• _Available data_
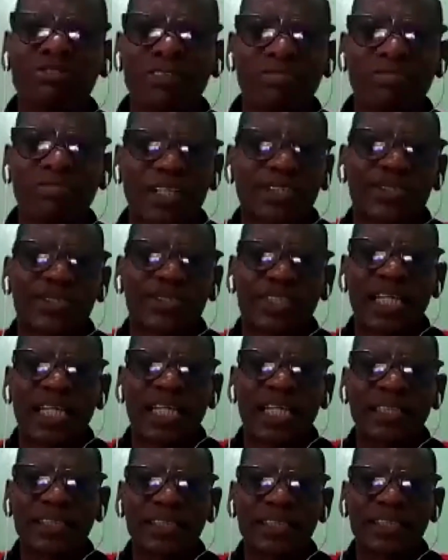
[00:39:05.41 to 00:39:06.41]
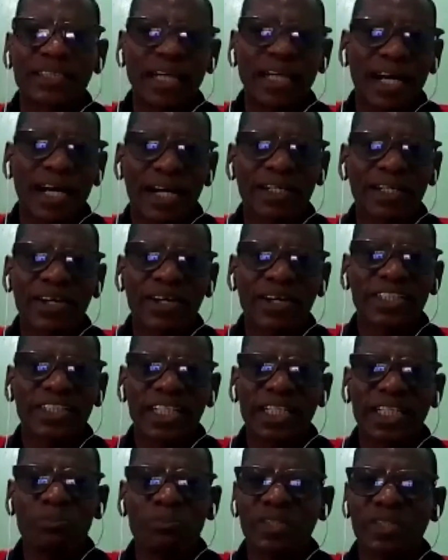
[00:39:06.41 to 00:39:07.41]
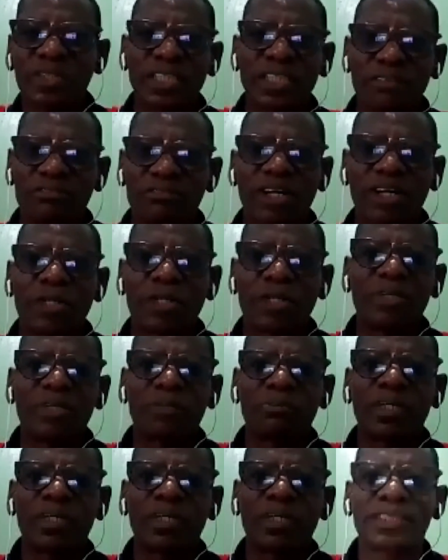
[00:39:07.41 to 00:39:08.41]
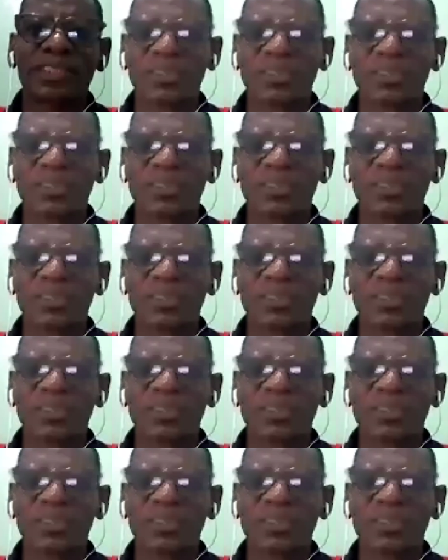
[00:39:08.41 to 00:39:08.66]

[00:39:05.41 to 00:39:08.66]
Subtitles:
the factors that are around the enabling environment, but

• _Task objective_
Retype, exactly and only, the lines from the one containing "[00:39:06.41 to 00:39:07.41]" through the end of the entries, both ends included, and omit all pictures.

• _Result for this exercise_
[00:39:06.41 to 00:39:07.41]
[00:39:07.41 to 00:39:08.41]
[00:39:08.41 to 00:39:08.66]

[00:39:05.41 to 00:39:08.66]
Subtitles:
the factors that are around the enabling environment, but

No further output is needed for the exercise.